C/C++ best way to send a number of bytes to stdout

Question

Profiling my program and the function print is taking a lot of time to perform. How can I send "raw" byte output directly to stdout instead of using fwrite, and making it faster (need to send all 9bytes in the print() at the same time to the stdout) ?

void print(){
    unsigned char temp[9];

    temp[0] = matrix[0][0];
    temp[1] = matrix[0][1];
    temp[2] = matrix[0][2];
    temp[3] = matrix[1][0];
    temp[4] = matrix[1][1];
    temp[5] = matrix[1][2];
    temp[6] = matrix[2][0];
    temp[7] = matrix[2][1];
    temp[8] = matrix[2][2];

    fwrite(temp,1,9,stdout);

}

Matrix is defined globally to be a unsigned char matrix[3][3];

you can't. try printing less, or use buffered output like ostream — Iraimbilanja, Commented Feb 9, 2009 at 15:22

FreeMemory · Accepted Answer · 2009-02-09 15:24:07Z

10

IO is not an inexpensive operation. It is, in fact, a blocking operation, meaning that the OS can preempt your process when you call write to allow more CPU-bound processes to run, before the IO device you're writing to completes the operation.

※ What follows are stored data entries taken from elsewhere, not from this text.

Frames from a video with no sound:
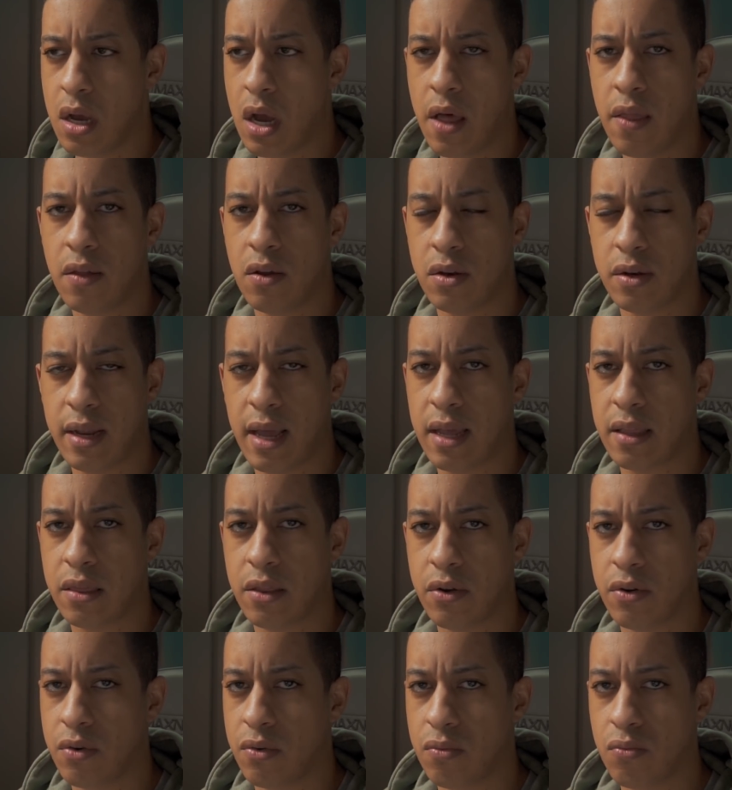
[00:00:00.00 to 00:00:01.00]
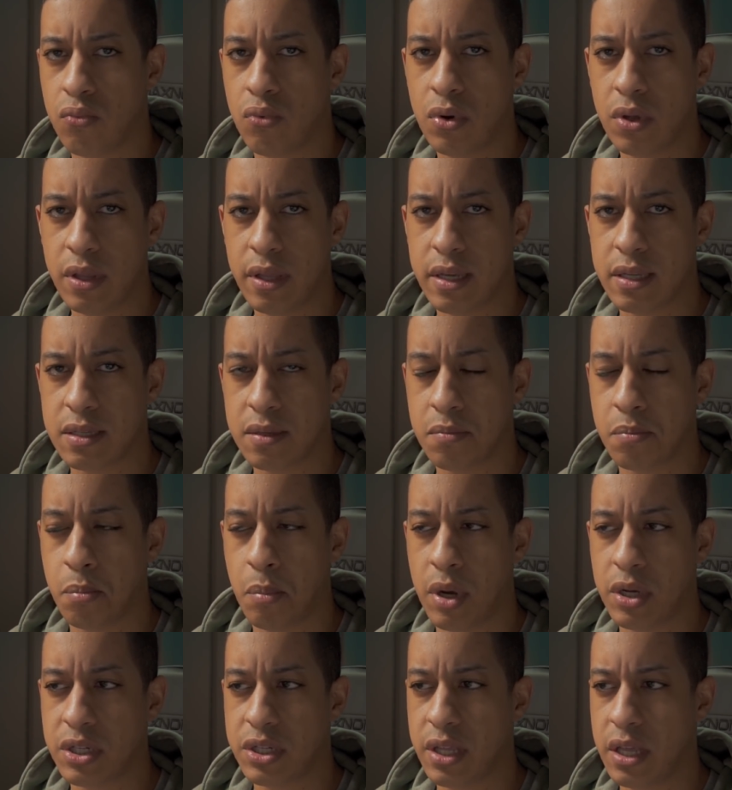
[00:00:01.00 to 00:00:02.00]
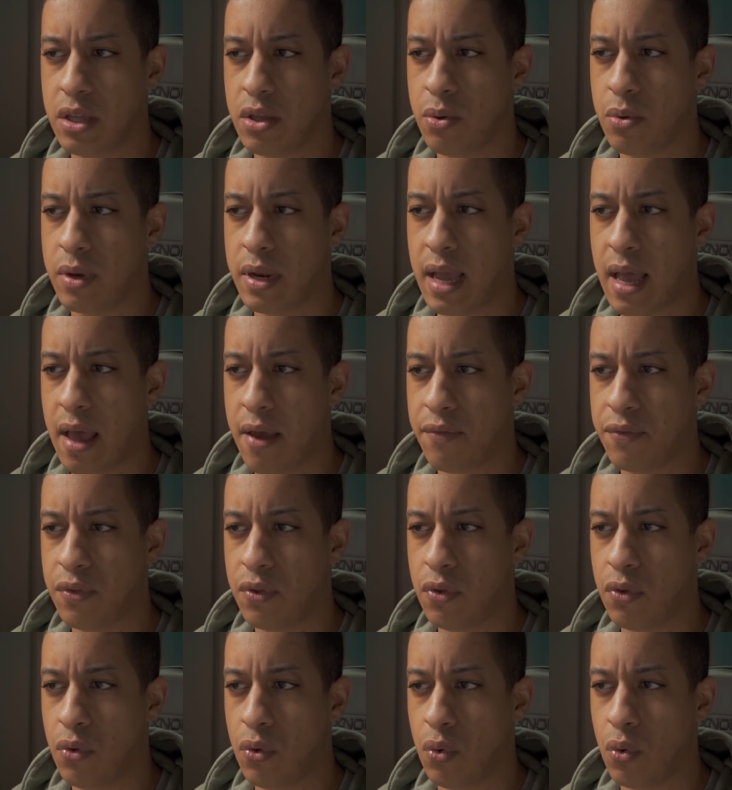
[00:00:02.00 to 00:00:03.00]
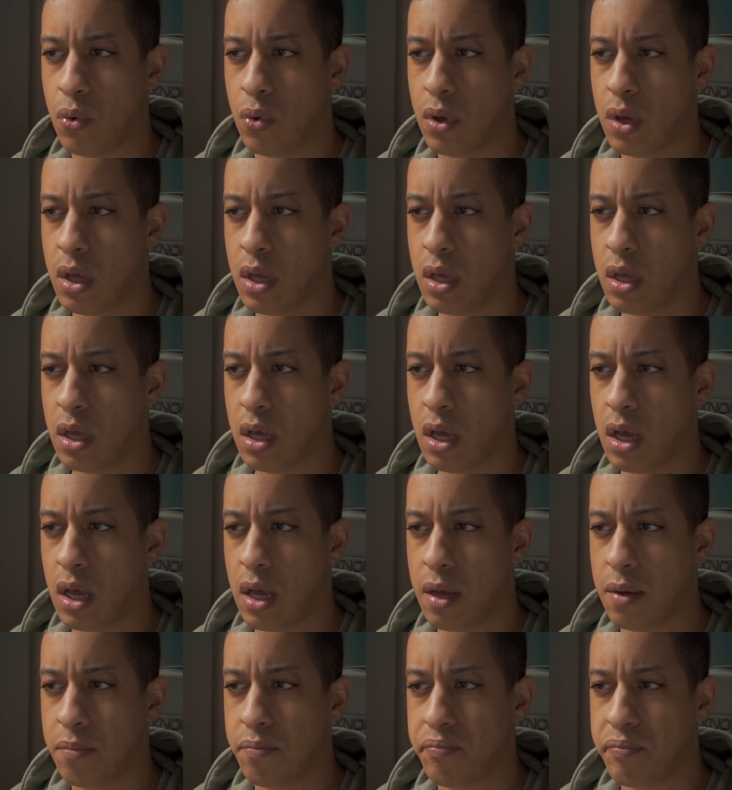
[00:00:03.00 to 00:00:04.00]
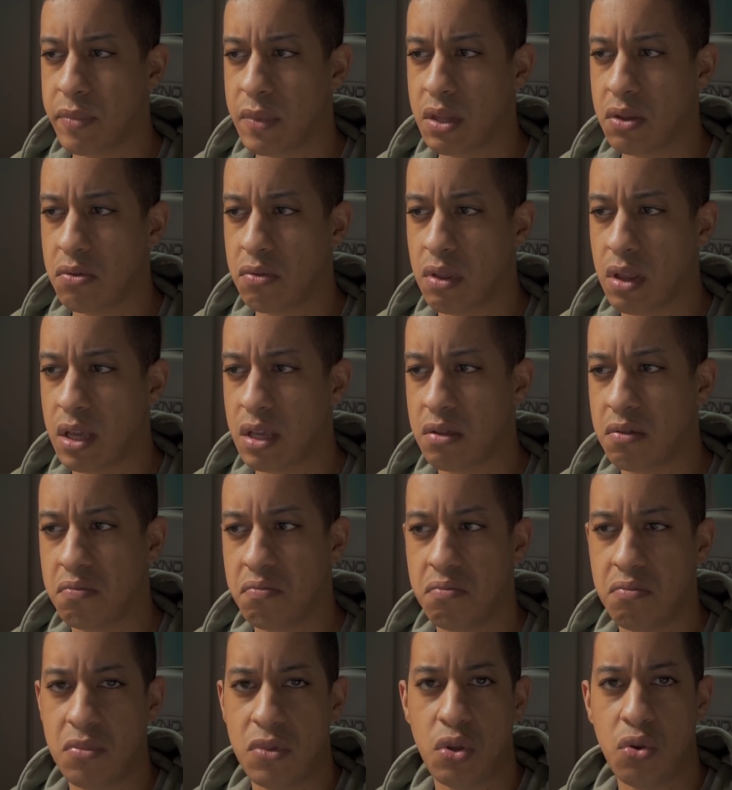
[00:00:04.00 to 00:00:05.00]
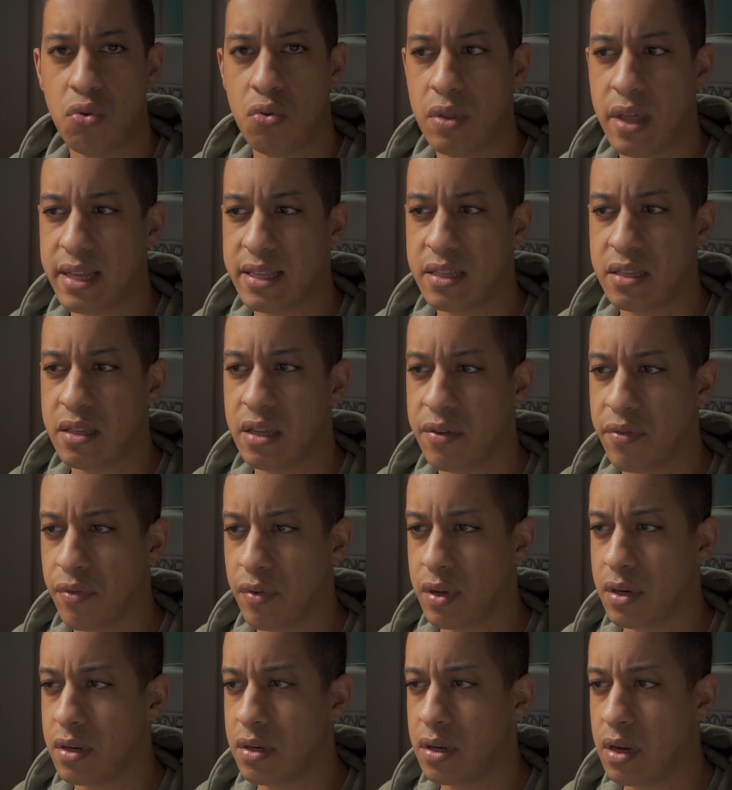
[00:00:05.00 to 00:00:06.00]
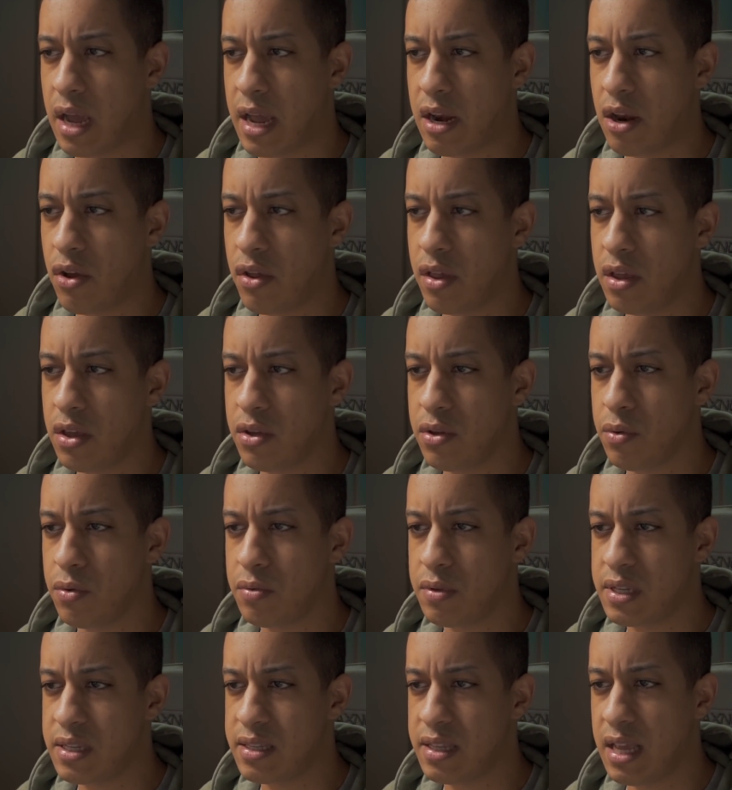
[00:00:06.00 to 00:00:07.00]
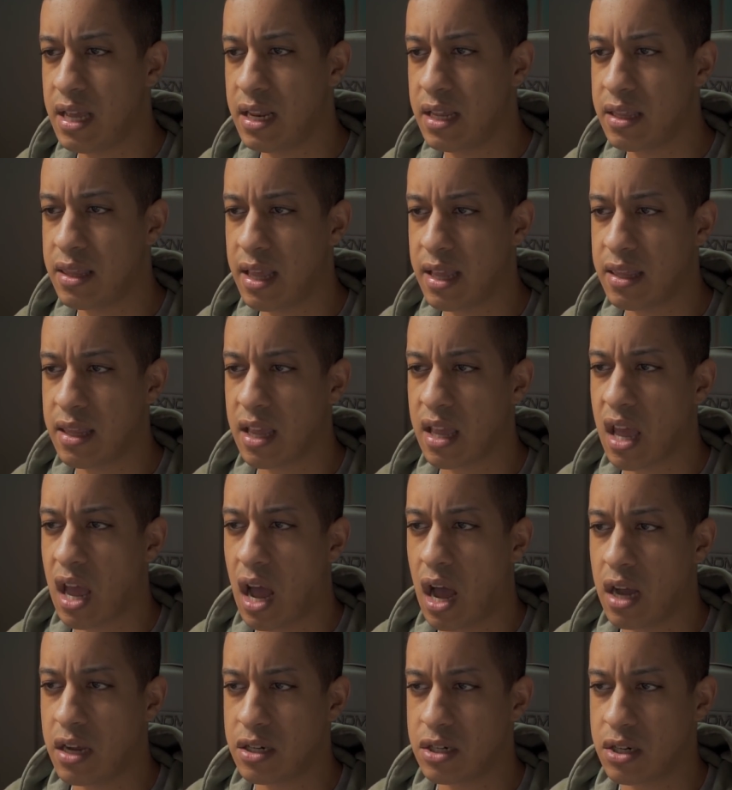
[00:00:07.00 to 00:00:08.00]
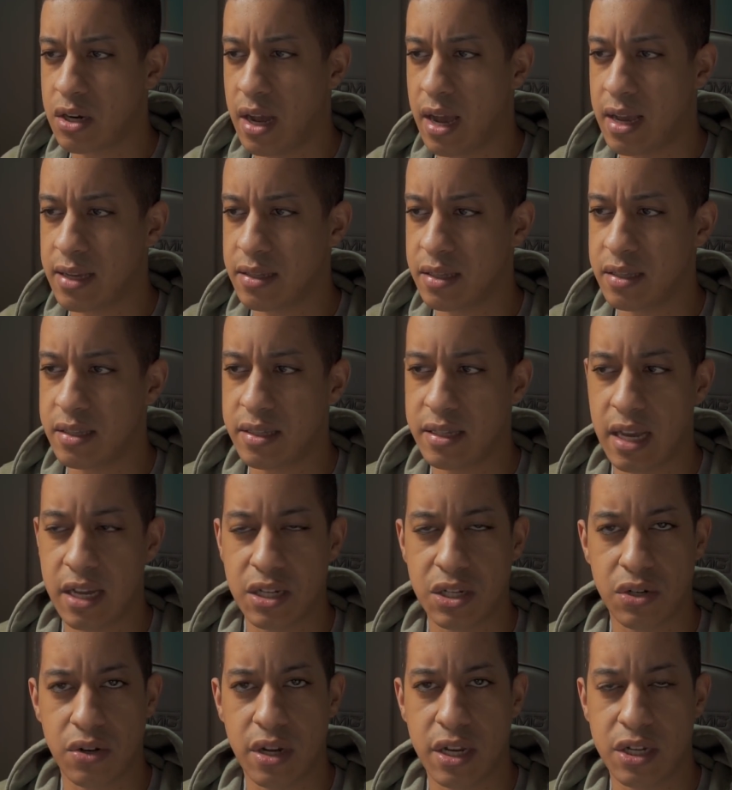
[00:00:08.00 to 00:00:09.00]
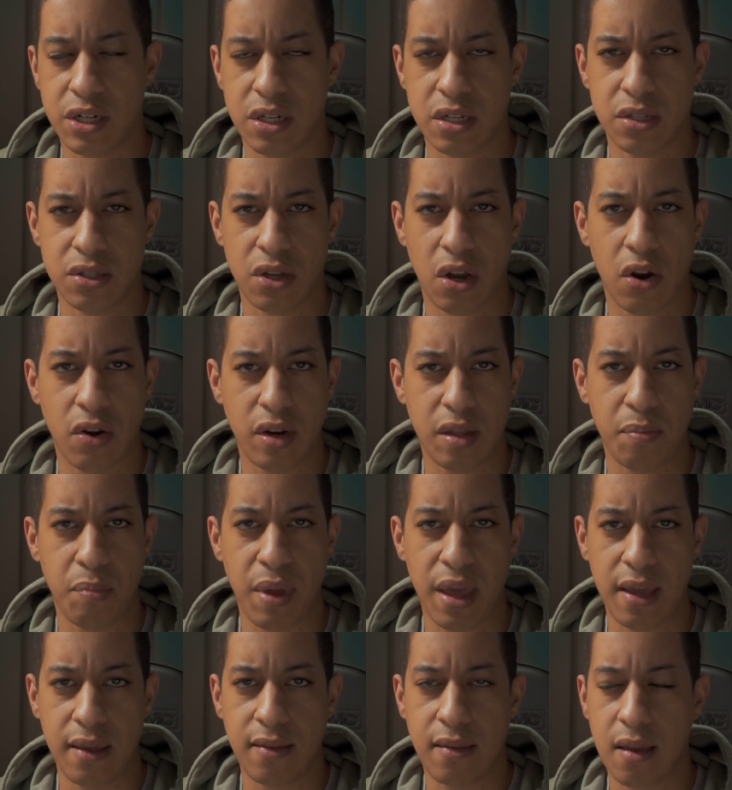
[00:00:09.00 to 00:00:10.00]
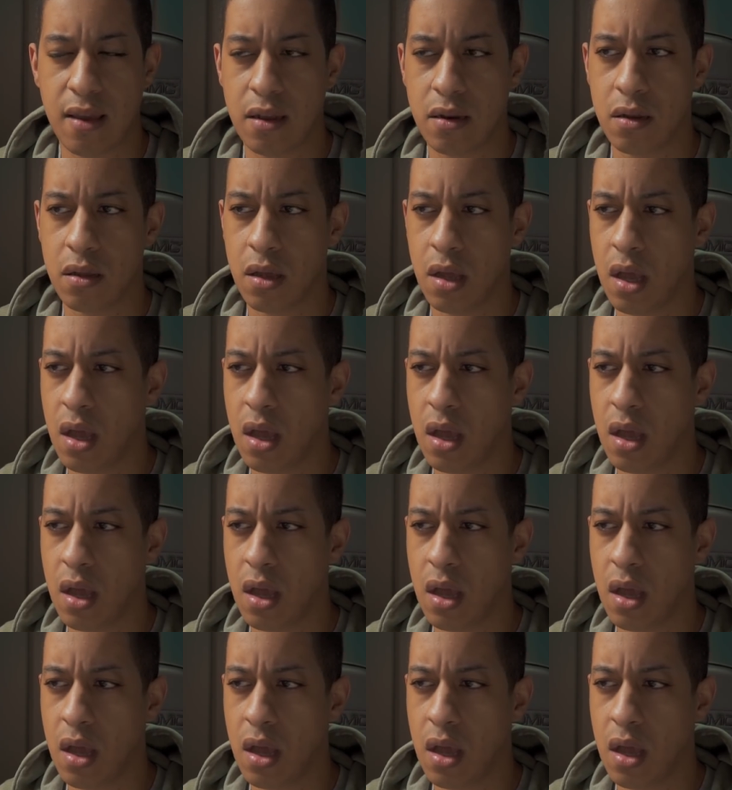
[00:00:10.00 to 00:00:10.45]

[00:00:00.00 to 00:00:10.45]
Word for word: Other than that, there really isn't much that you would have to um, like do that's different. I know that you stated that the contrast and saturation's already baked in.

The only lower level function you can use (if you're developing on a *nix machine), is to use the raw write function, but even then your performance will not be that much faster than it is now. Simply put: IO is expensive.

answered Feb 9, 2009 at 15:24

FreeMemory

8,5647 gold badges37 silver badges50 bronze badges

1

Slow? Not so. See my belated contribution below.
– Allan Stokes
Commented Apr 27, 2012 at 17:04
note you may need to do multiple calls to wirte since it's not guarantied that the buffer size passed in arguments will be equal to returned number of actually written bytes.
– Volodymyr Boiko
Commented Sep 13, 2019 at 23:45

Add a comment |

Allan Stokes · Accepted Answer · 2012-04-27 17:02:56Z

The top rated answer claims that IO is slow.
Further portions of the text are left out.